WCRI just released an assessment of the results of work comp reform in Texas, and – generally speaking – they are pretty positive.
Here are a few highlights; the complete report can be purchased here.
- Costs per claim dropped 4 percent in 2010, driven by a 6 percent decrease in temporary disability duration and 2 percent decline in medical payments.
- While WCRI’s research indicated most states’ costs declined or were stable, Texas’ dropped “more than most.”
- Prices for non-hospital services increased after January 1, 2011 – likely driven by the elimination of so-called “voluntary networks”.
- The growth in employment in the Lone Star State likely helped keep costs down.

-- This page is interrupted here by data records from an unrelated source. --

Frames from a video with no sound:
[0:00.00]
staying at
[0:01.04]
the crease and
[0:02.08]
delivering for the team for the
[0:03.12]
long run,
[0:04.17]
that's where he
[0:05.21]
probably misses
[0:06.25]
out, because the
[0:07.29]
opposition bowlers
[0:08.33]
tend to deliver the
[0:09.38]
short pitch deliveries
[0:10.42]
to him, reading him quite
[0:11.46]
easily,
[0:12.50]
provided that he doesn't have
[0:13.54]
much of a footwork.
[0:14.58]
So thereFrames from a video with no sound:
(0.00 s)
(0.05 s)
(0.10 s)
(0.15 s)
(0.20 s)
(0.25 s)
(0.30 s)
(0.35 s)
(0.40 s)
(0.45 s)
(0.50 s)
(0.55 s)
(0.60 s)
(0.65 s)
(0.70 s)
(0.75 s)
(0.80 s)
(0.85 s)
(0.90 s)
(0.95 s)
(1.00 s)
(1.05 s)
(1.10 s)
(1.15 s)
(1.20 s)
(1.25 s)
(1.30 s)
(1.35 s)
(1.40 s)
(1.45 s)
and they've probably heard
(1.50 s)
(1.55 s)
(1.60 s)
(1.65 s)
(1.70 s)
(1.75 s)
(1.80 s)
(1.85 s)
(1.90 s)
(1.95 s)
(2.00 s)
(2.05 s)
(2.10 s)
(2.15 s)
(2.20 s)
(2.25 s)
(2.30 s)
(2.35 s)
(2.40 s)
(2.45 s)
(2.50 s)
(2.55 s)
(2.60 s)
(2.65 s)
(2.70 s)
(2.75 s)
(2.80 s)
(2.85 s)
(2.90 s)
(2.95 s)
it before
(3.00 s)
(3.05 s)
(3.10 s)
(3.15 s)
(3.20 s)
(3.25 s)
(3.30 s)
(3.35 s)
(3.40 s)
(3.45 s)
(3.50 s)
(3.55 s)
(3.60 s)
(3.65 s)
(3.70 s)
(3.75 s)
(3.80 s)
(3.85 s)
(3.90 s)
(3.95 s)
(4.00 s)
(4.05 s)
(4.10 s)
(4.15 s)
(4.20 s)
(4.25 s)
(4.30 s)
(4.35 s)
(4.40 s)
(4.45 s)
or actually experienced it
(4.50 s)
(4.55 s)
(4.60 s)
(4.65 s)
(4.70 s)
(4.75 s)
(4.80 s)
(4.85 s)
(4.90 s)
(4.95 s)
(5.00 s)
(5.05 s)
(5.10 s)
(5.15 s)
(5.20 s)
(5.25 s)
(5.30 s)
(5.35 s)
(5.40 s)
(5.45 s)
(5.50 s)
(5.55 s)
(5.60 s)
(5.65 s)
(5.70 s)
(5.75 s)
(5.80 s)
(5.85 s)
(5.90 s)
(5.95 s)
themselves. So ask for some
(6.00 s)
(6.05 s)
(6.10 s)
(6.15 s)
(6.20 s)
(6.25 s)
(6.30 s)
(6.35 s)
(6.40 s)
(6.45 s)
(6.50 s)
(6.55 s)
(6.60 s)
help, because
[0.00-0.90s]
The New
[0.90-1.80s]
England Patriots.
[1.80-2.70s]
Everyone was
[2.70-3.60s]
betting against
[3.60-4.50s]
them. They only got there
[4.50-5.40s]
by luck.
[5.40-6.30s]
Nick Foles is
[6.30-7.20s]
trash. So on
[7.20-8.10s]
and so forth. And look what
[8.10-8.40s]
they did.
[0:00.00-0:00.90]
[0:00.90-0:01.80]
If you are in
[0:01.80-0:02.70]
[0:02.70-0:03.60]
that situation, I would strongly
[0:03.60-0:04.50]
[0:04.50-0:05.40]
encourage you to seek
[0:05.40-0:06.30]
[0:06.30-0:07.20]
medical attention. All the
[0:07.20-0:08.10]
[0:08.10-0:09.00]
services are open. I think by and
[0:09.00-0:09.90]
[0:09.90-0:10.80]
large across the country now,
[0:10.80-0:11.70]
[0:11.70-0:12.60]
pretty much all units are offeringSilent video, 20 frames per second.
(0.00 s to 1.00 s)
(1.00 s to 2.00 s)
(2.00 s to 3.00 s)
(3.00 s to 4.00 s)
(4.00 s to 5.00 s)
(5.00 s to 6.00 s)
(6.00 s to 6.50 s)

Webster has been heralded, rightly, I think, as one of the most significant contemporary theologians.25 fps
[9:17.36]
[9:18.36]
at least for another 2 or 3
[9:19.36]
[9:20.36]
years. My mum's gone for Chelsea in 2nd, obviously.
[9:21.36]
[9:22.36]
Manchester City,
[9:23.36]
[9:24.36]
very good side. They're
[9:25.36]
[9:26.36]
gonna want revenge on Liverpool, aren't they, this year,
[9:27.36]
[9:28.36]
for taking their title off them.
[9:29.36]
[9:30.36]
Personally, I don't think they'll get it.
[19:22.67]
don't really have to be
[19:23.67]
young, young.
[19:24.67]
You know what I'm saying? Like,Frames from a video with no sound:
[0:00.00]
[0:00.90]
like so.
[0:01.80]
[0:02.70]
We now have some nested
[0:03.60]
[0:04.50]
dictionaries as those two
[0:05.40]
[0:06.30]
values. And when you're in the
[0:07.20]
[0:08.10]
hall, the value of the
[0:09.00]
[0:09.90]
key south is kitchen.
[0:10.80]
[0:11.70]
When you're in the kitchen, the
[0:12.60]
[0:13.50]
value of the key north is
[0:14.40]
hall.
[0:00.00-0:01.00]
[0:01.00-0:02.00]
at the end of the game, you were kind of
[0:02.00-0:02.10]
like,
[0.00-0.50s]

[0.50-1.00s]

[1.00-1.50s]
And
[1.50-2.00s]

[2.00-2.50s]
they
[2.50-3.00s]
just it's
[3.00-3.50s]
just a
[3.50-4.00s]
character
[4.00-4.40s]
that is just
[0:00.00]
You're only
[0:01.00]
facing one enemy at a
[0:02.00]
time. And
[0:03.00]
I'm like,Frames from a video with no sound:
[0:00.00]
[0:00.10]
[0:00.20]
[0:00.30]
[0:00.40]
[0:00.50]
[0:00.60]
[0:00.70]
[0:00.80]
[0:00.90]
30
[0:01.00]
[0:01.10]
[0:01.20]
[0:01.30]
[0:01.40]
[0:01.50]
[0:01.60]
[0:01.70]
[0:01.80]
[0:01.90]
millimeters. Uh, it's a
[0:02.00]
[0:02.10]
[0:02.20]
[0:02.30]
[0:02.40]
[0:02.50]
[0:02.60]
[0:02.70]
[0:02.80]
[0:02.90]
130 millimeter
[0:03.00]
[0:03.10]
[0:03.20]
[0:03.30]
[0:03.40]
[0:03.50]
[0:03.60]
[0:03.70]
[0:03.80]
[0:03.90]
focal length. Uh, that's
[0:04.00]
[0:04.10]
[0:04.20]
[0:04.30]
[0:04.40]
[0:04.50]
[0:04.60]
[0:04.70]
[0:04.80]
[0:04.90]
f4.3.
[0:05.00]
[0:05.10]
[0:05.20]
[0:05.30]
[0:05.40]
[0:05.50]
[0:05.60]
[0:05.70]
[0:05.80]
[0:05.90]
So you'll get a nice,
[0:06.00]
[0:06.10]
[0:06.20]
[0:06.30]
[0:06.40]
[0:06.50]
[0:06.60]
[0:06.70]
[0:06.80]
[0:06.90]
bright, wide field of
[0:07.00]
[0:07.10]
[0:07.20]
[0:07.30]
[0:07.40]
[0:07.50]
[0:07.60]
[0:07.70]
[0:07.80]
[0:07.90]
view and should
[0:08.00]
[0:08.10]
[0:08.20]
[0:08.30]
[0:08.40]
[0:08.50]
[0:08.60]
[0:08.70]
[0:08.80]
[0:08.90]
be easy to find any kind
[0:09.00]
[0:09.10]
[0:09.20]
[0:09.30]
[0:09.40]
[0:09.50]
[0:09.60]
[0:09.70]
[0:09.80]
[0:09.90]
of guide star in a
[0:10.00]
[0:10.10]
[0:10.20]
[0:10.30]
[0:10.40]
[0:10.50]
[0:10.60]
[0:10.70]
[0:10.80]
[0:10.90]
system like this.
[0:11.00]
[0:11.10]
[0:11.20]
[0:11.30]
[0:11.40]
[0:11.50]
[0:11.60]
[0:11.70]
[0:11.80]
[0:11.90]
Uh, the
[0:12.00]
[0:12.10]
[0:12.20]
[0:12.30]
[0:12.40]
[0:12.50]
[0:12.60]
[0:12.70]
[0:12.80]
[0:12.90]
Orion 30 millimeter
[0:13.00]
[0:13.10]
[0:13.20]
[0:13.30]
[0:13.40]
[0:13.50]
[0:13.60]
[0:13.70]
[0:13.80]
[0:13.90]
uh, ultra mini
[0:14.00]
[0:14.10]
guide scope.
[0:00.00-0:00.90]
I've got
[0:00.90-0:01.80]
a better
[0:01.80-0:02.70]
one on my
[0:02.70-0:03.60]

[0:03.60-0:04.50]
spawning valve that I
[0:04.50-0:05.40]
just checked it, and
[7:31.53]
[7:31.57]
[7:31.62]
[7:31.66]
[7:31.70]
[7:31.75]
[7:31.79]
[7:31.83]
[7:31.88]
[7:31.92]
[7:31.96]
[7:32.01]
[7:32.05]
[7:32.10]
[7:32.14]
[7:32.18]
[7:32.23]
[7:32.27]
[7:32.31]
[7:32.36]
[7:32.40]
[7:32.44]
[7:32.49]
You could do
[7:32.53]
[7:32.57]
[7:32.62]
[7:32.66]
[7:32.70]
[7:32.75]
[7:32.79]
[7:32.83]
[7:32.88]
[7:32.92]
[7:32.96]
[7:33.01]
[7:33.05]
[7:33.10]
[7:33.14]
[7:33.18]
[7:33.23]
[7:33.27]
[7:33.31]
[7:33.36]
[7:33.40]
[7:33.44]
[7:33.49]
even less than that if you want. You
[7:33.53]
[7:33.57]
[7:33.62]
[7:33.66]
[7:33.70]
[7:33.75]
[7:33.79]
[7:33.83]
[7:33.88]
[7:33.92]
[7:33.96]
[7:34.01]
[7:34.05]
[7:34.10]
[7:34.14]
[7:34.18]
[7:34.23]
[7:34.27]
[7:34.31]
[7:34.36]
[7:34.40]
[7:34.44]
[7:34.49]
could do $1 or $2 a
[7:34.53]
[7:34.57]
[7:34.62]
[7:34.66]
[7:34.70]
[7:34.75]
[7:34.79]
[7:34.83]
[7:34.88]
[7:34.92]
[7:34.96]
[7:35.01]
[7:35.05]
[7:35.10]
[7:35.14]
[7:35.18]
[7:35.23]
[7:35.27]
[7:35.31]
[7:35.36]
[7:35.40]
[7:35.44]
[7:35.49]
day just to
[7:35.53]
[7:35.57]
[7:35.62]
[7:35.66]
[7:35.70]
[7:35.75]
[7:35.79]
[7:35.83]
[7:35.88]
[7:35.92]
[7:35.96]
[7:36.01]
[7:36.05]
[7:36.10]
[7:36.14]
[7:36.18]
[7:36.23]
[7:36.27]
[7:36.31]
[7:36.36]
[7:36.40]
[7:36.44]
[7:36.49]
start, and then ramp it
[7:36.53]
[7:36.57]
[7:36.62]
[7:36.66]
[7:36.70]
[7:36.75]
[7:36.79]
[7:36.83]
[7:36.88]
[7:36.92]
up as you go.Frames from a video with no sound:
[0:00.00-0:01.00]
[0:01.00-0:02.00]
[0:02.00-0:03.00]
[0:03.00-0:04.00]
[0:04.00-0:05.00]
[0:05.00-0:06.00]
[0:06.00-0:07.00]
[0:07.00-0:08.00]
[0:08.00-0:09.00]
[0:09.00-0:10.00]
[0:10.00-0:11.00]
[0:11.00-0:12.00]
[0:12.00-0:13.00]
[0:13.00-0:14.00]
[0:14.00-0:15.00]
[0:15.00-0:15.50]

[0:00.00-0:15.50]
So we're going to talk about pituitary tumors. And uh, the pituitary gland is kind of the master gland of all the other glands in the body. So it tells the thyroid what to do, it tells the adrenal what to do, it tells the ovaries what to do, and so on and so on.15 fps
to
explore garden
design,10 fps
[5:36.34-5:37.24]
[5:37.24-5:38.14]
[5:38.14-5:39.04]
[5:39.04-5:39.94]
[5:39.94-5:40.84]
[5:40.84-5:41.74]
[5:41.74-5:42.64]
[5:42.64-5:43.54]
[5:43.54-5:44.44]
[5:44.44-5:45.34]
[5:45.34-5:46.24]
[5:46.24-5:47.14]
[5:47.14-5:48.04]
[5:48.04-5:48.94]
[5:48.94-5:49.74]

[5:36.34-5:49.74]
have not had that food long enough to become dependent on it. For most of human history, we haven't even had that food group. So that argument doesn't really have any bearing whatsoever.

- Medical cost containment expense trend declined in 2010, however costs are still high at $3600 per claims. Looks like the increased volume of UR post-2006 was a significant contributor to those costs.
It’s too early to tell how much of an impact will result from the changes in opioid prescribing (driven by the closed formulary), but I’d bet we’ll see lower medical costs and a significant decrease in temporary disability as well. However, the real impact will not be felt for some time – and that will be a reduction in permanent disability.
What does this mean for you?
Macro factors – e.g. the improving economy – significantly affect workers comp.
Reforms can drive better results. They can also increase some costs – as we’ve seen in Texas with UR.